(Material provided)

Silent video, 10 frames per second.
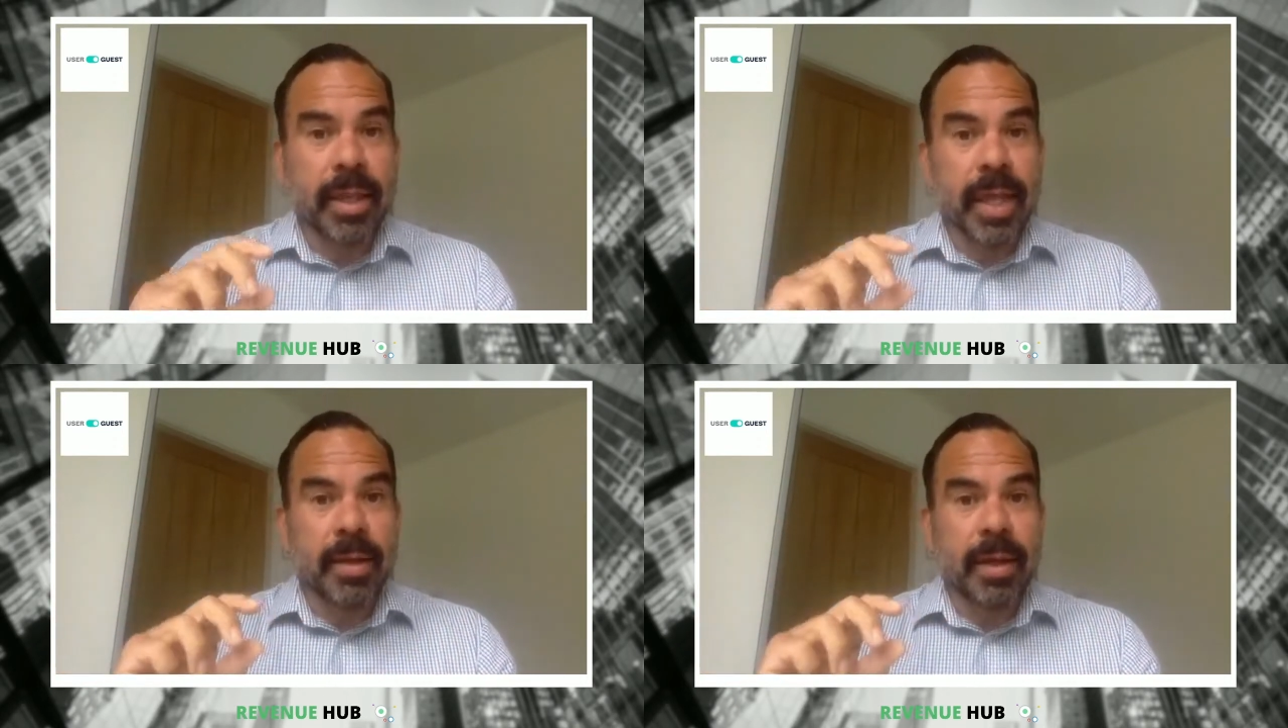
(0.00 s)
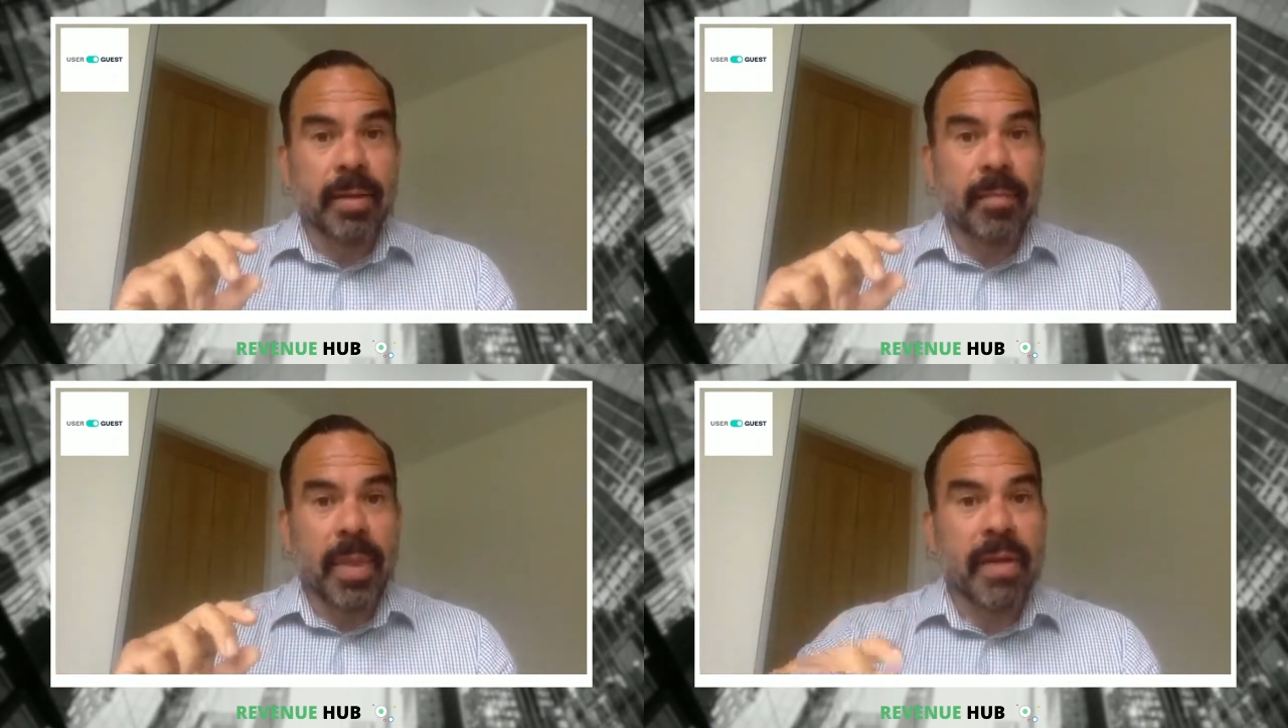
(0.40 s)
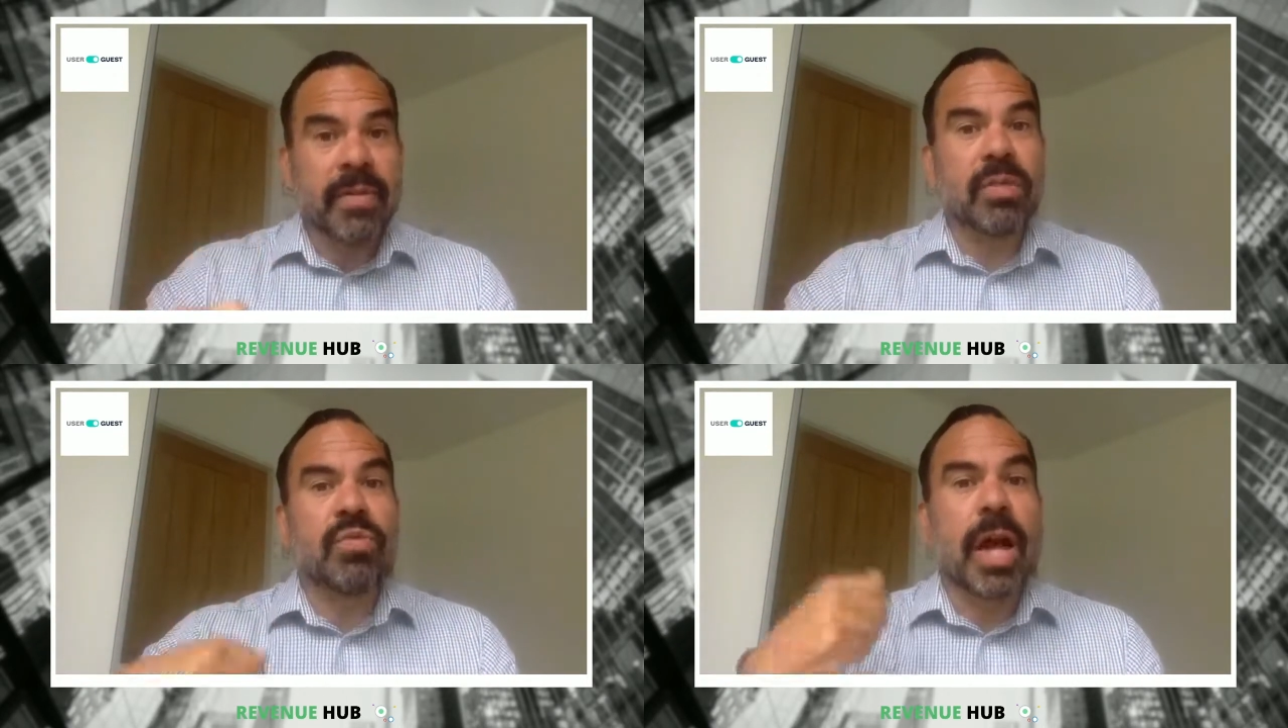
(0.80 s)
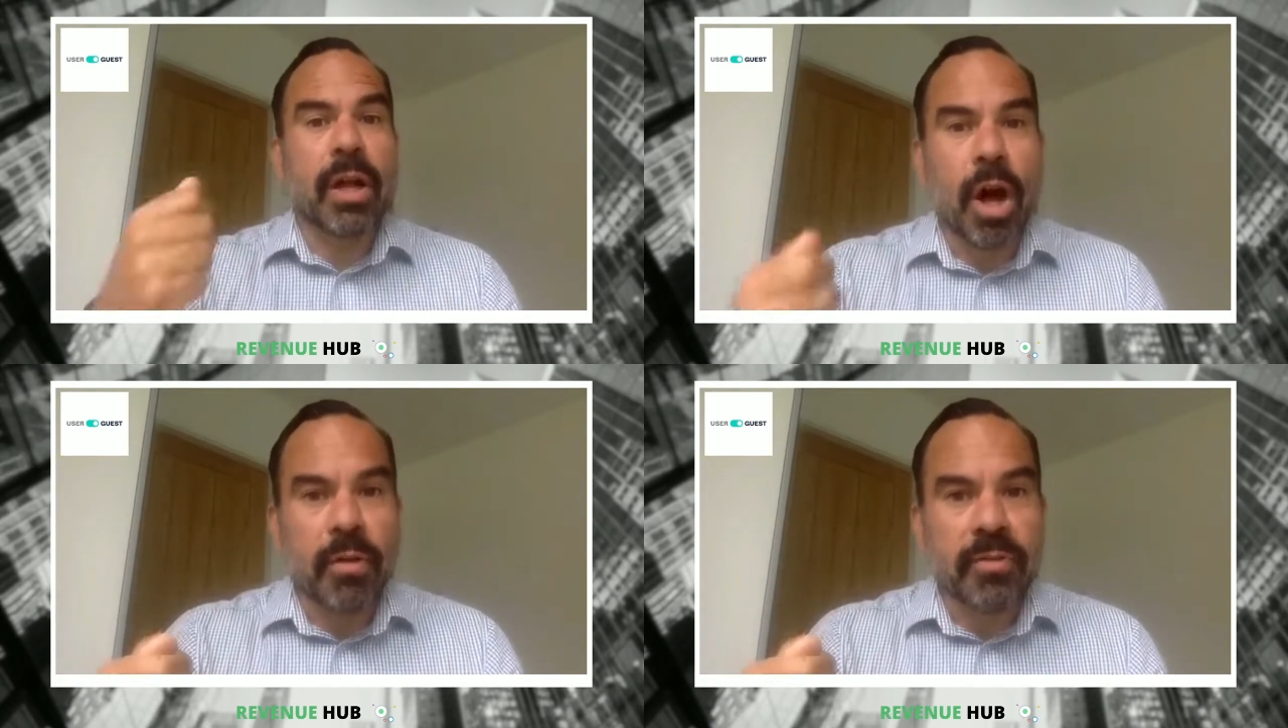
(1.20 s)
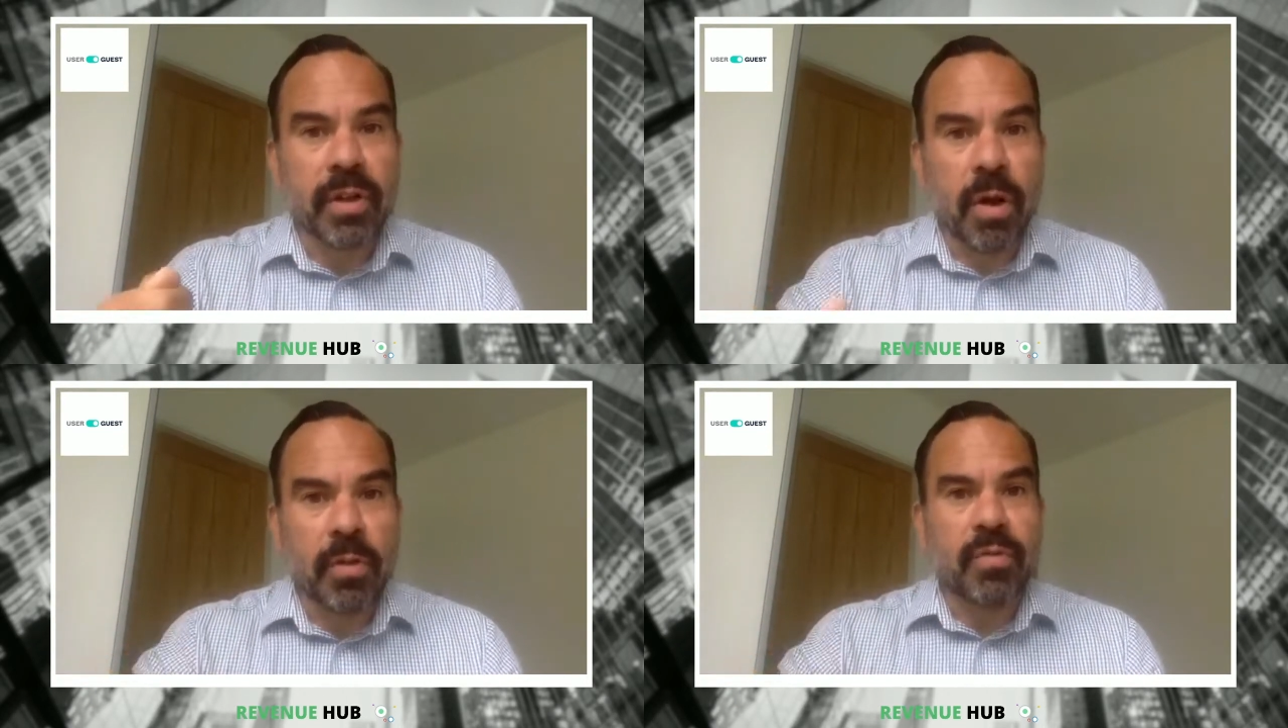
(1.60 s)
they're having the right offer
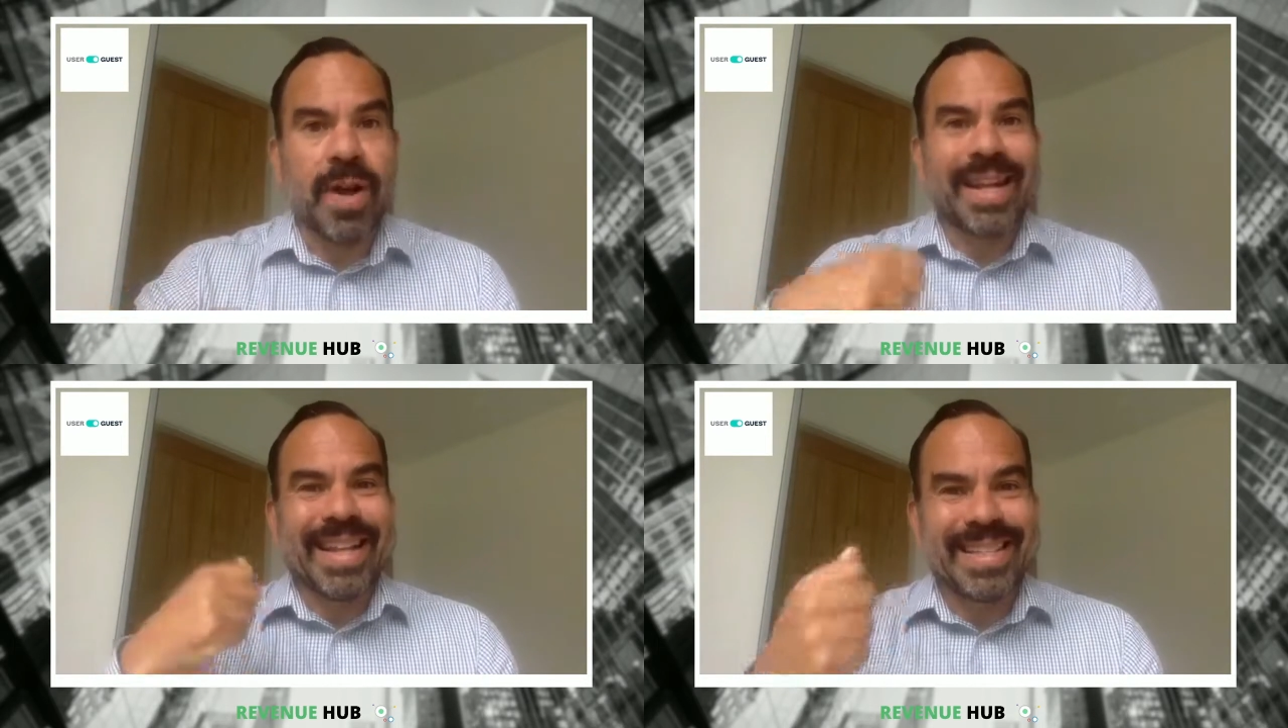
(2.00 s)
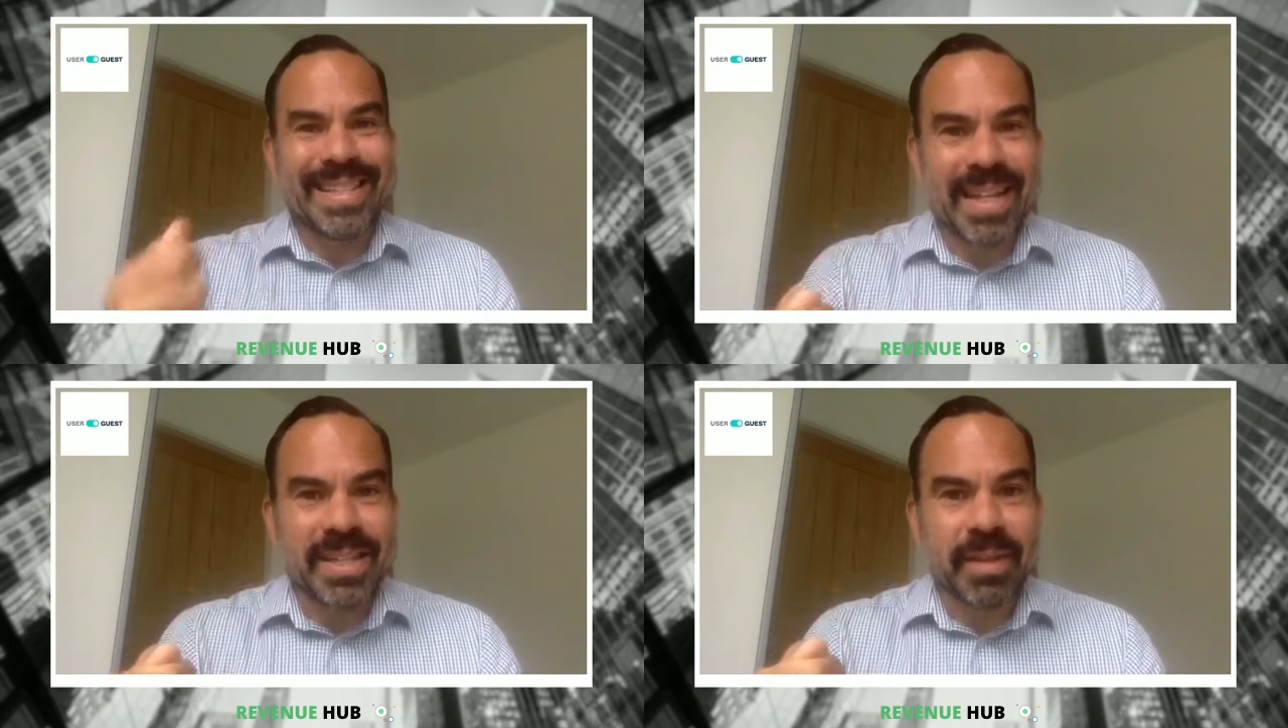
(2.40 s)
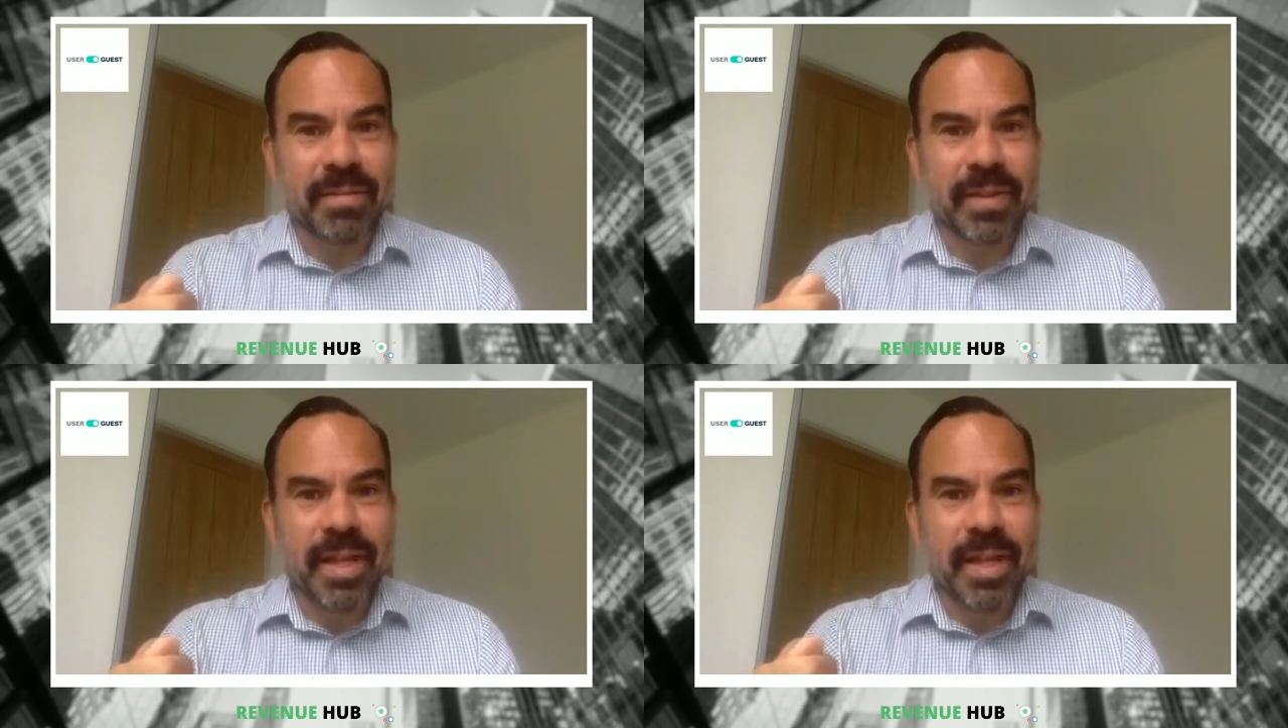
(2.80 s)
or the right incentive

(End Material provided)

◆ **What needs to be done**
I'd like the entries above repeated exactly, but without any of their pictures.

◆ **Task response**
Silent video, 10 frames per second.
(0.00 s)
(0.40 s)
(0.80 s)
(1.20 s)
(1.60 s)
they're having the right offer
(2.00 s)
(2.40 s)
(2.80 s)
or the right incentive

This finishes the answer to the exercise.